Что не снимает более глубинной проблемы, продолжил Каблуков. Наша героиня этот каприз природы не афишировала и, если кому-то открывала, то вынужденно. Как всякую физиологическую, особенно половую, аномалию. Я, например, кто такая Шарова, знал и внешность по газетным снимкам помню, а про это - ну доходил слушок, но на уровне тех школьных, что директор с математичкой обжимается. Теперь мы объявляем это всеобщим достоянием. Не просто частную, а интимную вещь передаем в коллектив. На такое сперва даже в колхозах не шли. Частную собственность отнимали, но личную оставляли у лица... Дрягин перехватил: из гигиенических соображений - как полотенце и наволочку. Личное - последний оплот перед интимным, это мы понимаем. Потом-то оказалось, можно и личное забирать, ничего страшного. Не что иное, как простой перевод в разряд раба. Человек, конечно, не сохраняется, но остается вполне удовлетворительное человеческое существо. Как козье, как воробьиное и комариное. Человеческое существо с индивидуальным именем. Что, раб - не из людей, что ли?

Каблуков вернулся к своему: интимное трогать нельзя. Теряется человеческая природа, и теряется имя. Как во время оргии. Кто Шарова, кто Шатрова, уже не разобрать. Это мероприятие совершенно особого употребления, есть его любители, пожалуйста. Но это не наш материал, потому что это не наша героиня. Наша героиня - пол и характер. С какой же стати, посягнув на интимное - что означает: отменив его, - называть то, что от человека остается, ее именем?..

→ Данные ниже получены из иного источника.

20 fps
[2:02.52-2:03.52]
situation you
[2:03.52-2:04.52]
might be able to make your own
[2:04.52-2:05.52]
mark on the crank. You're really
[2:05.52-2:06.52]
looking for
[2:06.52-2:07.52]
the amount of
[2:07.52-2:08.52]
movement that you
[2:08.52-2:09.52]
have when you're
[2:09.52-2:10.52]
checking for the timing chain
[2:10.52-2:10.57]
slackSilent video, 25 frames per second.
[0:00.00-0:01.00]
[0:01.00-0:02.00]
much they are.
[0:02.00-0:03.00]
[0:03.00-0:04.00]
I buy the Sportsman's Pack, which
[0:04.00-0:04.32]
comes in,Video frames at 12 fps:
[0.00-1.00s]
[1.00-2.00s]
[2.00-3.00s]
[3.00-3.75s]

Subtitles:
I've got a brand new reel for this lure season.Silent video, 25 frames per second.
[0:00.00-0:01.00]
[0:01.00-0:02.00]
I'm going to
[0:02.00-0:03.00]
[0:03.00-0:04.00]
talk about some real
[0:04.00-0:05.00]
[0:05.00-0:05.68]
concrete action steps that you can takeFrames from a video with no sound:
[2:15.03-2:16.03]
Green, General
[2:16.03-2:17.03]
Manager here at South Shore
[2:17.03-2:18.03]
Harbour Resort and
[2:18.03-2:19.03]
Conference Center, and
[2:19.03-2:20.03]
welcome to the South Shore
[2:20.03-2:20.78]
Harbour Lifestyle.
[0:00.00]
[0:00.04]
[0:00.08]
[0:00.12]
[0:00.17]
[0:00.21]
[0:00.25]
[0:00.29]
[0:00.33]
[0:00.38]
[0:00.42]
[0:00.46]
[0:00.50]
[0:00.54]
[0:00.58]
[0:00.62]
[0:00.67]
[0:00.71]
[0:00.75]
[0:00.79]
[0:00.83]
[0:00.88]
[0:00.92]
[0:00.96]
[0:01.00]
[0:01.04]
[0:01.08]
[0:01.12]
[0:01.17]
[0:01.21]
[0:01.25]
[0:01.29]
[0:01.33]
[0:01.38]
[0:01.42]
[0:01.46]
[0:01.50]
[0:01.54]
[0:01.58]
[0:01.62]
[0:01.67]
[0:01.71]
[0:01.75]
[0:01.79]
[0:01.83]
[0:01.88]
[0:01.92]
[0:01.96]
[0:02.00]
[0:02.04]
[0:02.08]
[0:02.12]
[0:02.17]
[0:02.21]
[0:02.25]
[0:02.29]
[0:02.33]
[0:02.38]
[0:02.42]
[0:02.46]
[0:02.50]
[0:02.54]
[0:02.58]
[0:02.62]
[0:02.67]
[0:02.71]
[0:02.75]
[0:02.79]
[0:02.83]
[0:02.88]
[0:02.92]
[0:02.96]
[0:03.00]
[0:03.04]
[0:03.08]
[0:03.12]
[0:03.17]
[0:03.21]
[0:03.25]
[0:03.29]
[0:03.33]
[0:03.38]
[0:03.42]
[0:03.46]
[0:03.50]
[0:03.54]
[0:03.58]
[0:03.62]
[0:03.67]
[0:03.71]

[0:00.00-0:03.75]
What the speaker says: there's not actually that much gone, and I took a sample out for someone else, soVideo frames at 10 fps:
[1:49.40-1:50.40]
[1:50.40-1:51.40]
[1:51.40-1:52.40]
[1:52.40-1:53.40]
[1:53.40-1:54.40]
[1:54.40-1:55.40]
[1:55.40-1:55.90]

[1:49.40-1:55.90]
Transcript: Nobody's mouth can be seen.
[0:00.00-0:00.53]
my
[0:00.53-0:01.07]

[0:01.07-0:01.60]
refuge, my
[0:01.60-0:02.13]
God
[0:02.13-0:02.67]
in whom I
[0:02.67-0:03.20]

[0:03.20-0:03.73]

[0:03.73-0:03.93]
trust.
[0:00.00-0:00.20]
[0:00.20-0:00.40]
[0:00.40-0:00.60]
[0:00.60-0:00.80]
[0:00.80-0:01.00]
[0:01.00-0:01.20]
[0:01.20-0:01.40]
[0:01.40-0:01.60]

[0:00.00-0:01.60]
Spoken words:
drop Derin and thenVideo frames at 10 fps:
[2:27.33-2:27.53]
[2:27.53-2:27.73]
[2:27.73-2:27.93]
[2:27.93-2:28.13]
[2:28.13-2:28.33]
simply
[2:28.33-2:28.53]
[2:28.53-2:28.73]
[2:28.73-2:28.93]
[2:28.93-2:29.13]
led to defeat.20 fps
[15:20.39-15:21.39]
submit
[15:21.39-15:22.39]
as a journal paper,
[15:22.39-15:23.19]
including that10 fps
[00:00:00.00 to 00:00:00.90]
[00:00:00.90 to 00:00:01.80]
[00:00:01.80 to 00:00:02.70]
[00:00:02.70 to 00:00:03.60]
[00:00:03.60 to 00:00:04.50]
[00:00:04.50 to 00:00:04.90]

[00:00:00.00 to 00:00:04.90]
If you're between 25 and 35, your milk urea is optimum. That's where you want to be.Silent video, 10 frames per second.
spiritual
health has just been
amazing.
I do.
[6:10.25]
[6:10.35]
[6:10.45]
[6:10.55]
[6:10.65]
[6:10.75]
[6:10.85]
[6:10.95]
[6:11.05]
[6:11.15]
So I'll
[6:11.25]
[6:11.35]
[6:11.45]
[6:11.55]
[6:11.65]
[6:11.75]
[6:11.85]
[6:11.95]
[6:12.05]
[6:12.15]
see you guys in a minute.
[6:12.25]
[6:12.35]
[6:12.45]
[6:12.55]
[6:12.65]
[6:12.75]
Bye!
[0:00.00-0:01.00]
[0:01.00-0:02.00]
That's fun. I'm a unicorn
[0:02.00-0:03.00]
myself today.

Дрягин возражал, Каблуков гнул свое. Но походило это больше не на спор, а на препирательство, как будто перед кем-то третьим, как будто и тот и другой условились говорить о неглавном. Один знал, чтo напишет, как напишет: как обычно, уступая заказчику и партнеру в частностях и не изменяя принципам. Другой на это как раз и рассчитывал, для него это был этап, один из, по счету второй: первый - уговорить взяться за такое дело, второй ждать сценария, третий - снятого фильма, четвертый, пока непредставимый, а потому и не занимающий его, - действовать по обстоятельствам, когда фильм выйдет в свет. В свою очередь, все это было лишь приготовлением, подступом к выходу на следующую, непосредственную цель: явиться за границей сценаристом известной картины. И от этой точки уже начать плясать в сторону цели основной, точнее говоря, единственной: жить там, чтобы делать то, что скажут. Так что настоящий смысл сочинительства, которым предстояло заниматься Каблукову, заключался в том - причем для обоих, - чтобы быть запомненным не так, как это произойдет на самом деле. А так, как на самом деле, - быть прочно забытым.